Marines

Camp Lejeune, N.C.-based Marines lend helping hand to locals in Iraq’s Al Anbar Province

7 Mar 2007 | Lance Cpl. Nathaniel Sapp

In a town set on the Euphrates River, 150 miles northwest of Baghdad, two Marines stood calmly as a group of local Iraqi men surrounded them.

Although Marines from the Camp Lejeune, N.C.-based  2nd Light Armored Reconnaissance Battalion had posted security up and down the street in the city of roughly 30,000 people, ready for any situation, Maj. Sean Quinlan’s hands weren’t anywhere near his own weapon.

Instead, his hands were gripping those of the elderly men around him in friendly greeting. Mostly former school teachers, the Iraqi’s told Quinlan, the commanding officer for the Company D “Outlaws,” about exactly what he could do for them to make their city better.

During the patrol, it meant helping out a 3-year-old girl, daughter to one of the Iraqi elders.

Months back, in her innocent curiosity, she pulled a pot of boiling liquid from the stove. Marines remember ushering the family’s vehicle quickly through checkpoints to get the child to a hospital to treat her severe burns.

Petty Officer 3rd Class Derek Parker, a 25-year-old Navy corpsman from Morris, Okla., joined Quinlan and the rest of the group to see how he could help with the girl’s constant pain.

At the time, Parker didn’t have any ointment or medication that could help the girl, so Quinlan made a promise to the men.
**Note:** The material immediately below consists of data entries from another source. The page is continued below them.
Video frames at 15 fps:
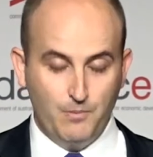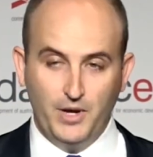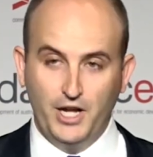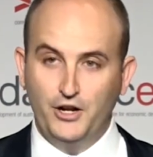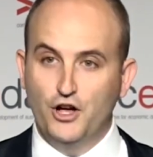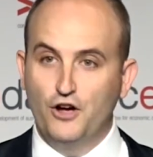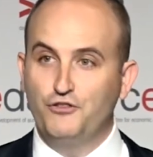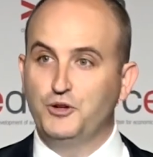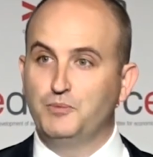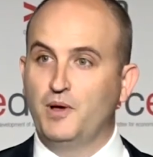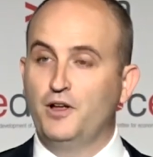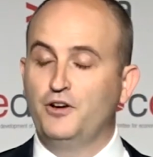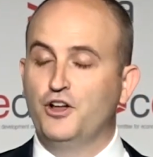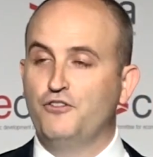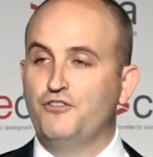In
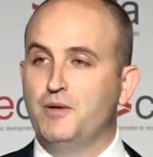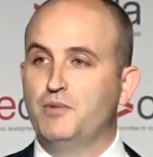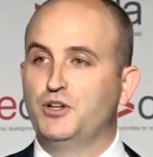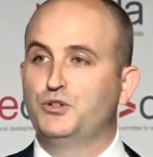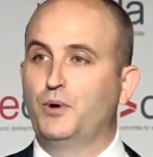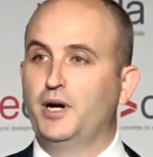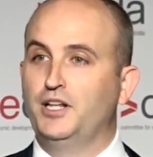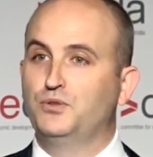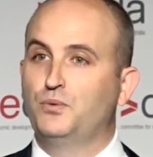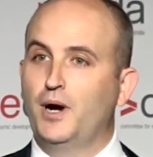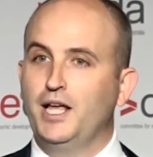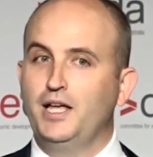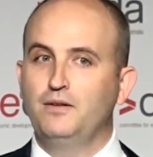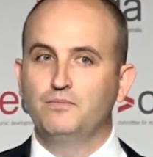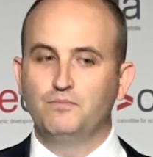November
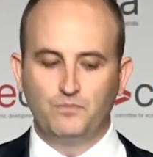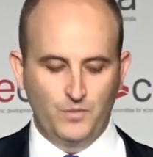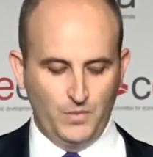2020,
Several hours later, that promise was fulfilled when the Outlaws returned with supplies.

“Her father put his hand over his heart, looked me in the eye and shook my hand,” said Parker, who has children of his own. “The family was very happy with us, they really seemed to like that we cared so much about them.”

The majority of the people in Rawah don’t want to hurt Marines, said Quinlan. In fact, it seems as though the vast majority of the population are good people who want to live a calm, normal life, he said.

“It’s all about random acts of kindness,” Quinlan reiterated to his Marines after the patrol. “It’s not all about fighting the insurgents; we need to show the people that we care.”

Actions speak louder than words, and although most Marines aren’t anywhere near fluent in Arabic, their generosity is a language local people can understand.

After a chance encounter with a family of 12 who live away from the city, in a tent tending a farm, Marines found themselves wanting to “go the extra mile” to help improve their living conditions.

The “Outlaws” arrived at the remote farm with bunk beds, mattresses, blankets and toys.
Local Iraqi Police, who work side-by-side with the Marines, brought clothes to the family.

“Little things like that really help us win over the people,” said Parker. “When people see us trying to help them, they try to help us.”

Recently, Marines were warned by locals of an improvised explosive device that could have wounded or killed several of them.

The instances of insurgency in the area are growing less and less frequent, the Marines say. This is partially due to locals questioning outsiders extensively when they move into their neighborhoods, deterring insurgents from other parts of the country.

“They’re working with us,” said Parker. “I think us being here, and the way we act, has influenced them to take more pride in their community, in their city.”